I send USDC on eth pretty frequently and for larger amounts find it more convenient than Venmo or Zelle. For smaller amounts it would only make sense if other people are already using L2s, which might happen through website integrations (or not).
Don't forget to include the conversion fees. In the example shown in the blog post, it looks like using ETH to pay that $10 bill costs $1.63 vs. the $0.59 it would cost to use a credit card for the same transaction.
I guess that people in US and other big countries with strong currencies don't really understand that there are smaller fiat currencies and these are actually used. I wonder how often you have to convert your USD even when traveling, last time I was visiting Africa I remember most just accepted USD or euros directly even though the countries had their own local currencies.

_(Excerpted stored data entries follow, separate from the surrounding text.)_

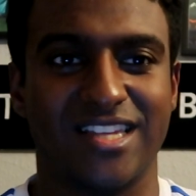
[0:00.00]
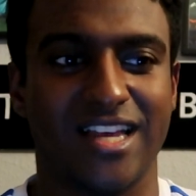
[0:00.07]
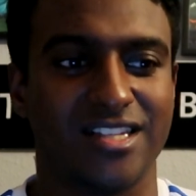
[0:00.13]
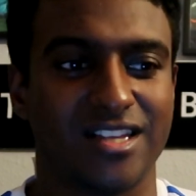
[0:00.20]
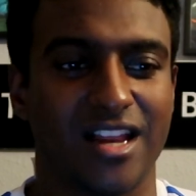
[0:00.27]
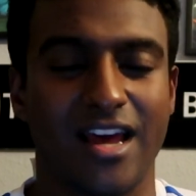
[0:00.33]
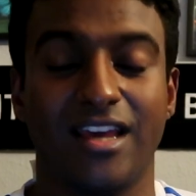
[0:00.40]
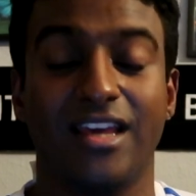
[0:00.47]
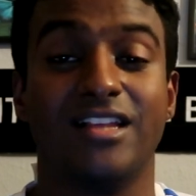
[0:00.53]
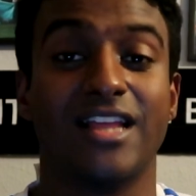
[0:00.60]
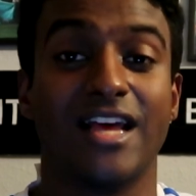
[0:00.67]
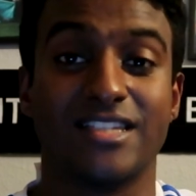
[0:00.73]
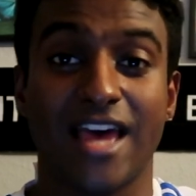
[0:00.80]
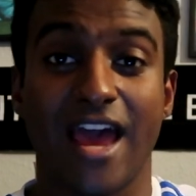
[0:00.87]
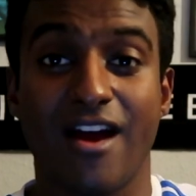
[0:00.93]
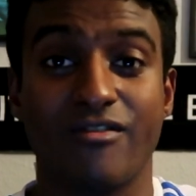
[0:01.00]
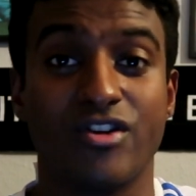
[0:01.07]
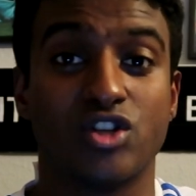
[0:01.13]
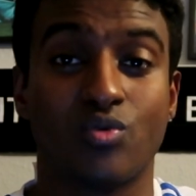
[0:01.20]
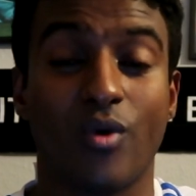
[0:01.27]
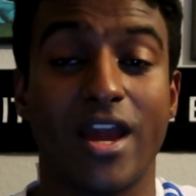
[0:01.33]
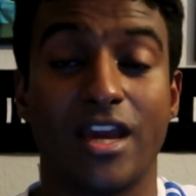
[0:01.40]
There's
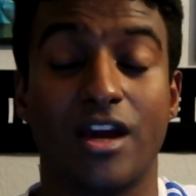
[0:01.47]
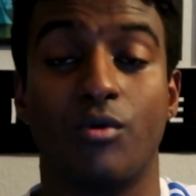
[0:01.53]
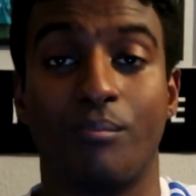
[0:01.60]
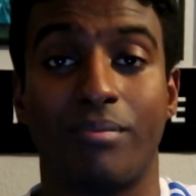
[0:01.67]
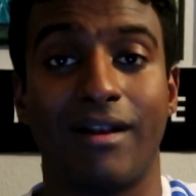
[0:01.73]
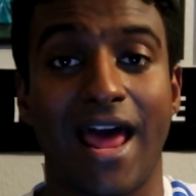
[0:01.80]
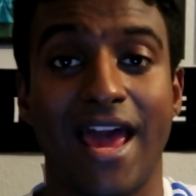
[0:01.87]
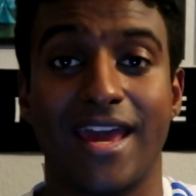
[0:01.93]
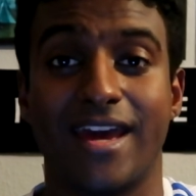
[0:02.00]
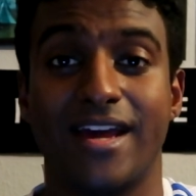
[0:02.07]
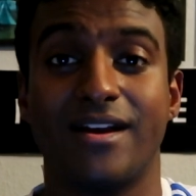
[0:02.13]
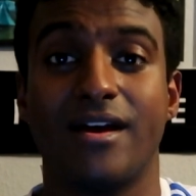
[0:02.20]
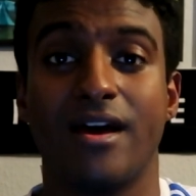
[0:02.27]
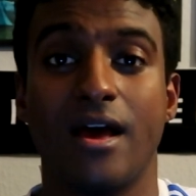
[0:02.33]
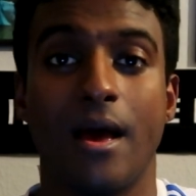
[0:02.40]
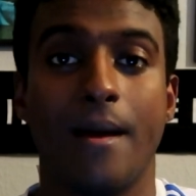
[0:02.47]
areas where he can play in,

I'm tired of pointing this and getting downvoted into oblivion. Most negative comments come from privileged people living in Western Europe or the western US. You can even guess which is which from the timestamp.
In the end it is a soft family-friendly version of "stop being poor".
GP's comment is about Stripe's service, not cryptocurrency in general. Unless if Stripe really wants to set their money on fire, I doubt that they're going onramping any hyperinflating currency.
If you're in a country with a weak currency, what you really want isn't crypto but rather a stable fiat, mainly the USD. Cryptocurrency only really helps the relatively privileged people in these countries to bypass currency controls.